Problem description
Output every line of the material exactly, omitting images.

==========

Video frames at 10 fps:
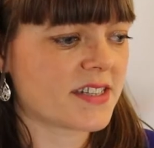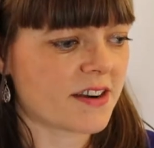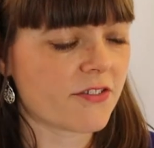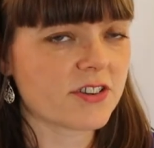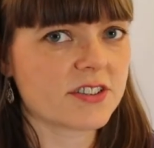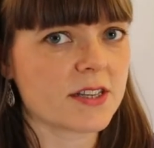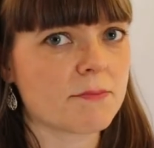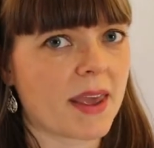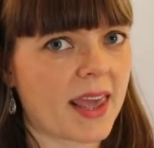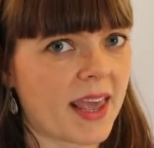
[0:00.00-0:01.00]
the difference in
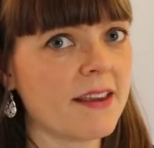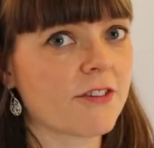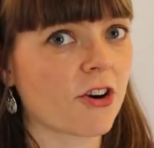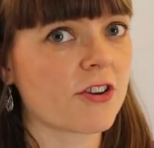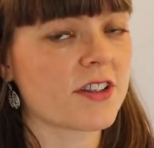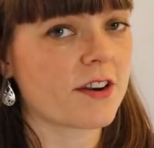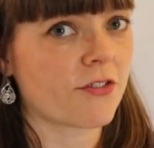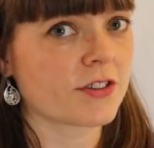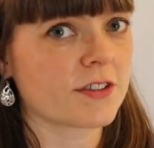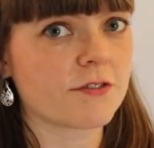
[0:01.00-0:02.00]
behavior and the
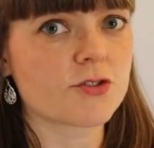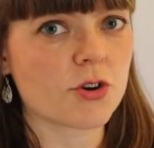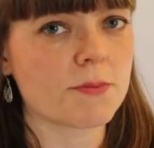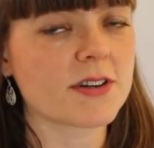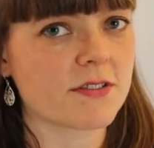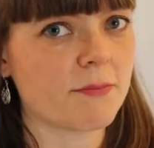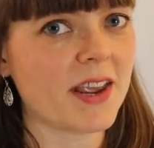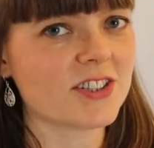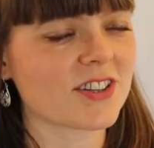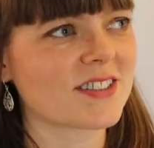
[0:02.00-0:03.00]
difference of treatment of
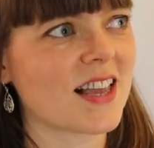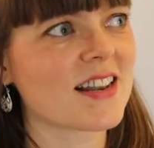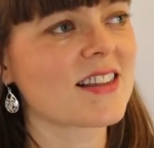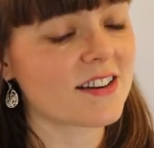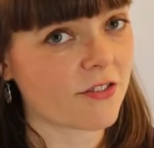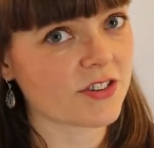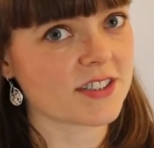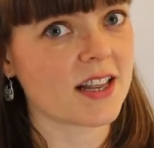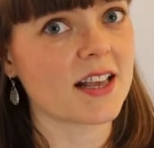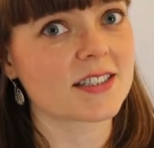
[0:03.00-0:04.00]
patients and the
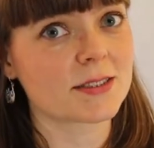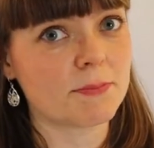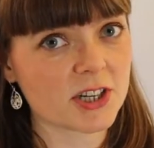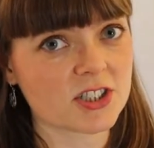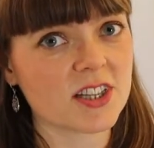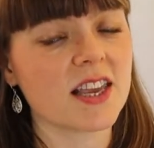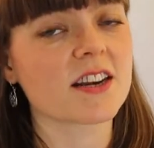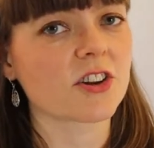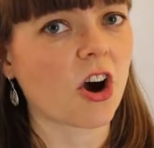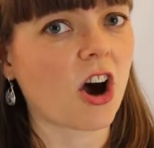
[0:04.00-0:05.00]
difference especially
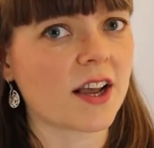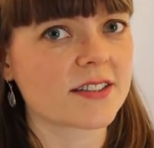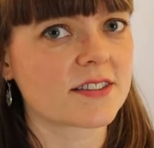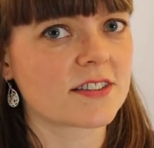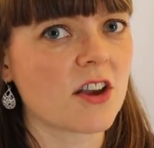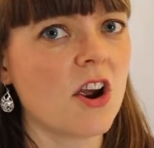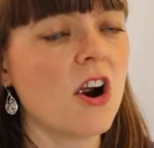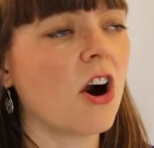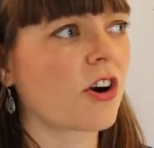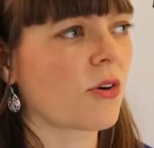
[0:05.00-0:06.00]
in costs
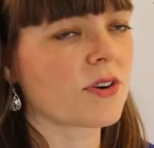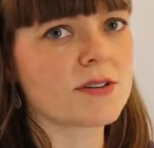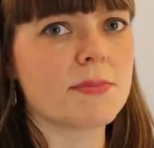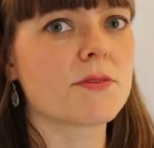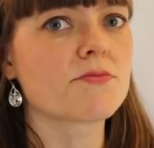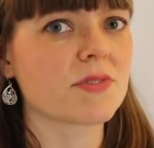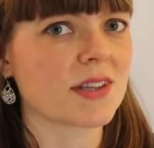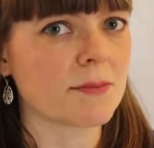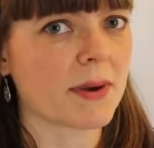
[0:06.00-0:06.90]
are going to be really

==========

Output for this exercise
Video frames at 10 fps:
[0:00.00-0:01.00]
the difference in
[0:01.00-0:02.00]
behavior and the
[0:02.00-0:03.00]
difference of treatment of
[0:03.00-0:04.00]
patients and the
[0:04.00-0:05.00]
difference especially
[0:05.00-0:06.00]
in costs
[0:06.00-0:06.90]
are going to be really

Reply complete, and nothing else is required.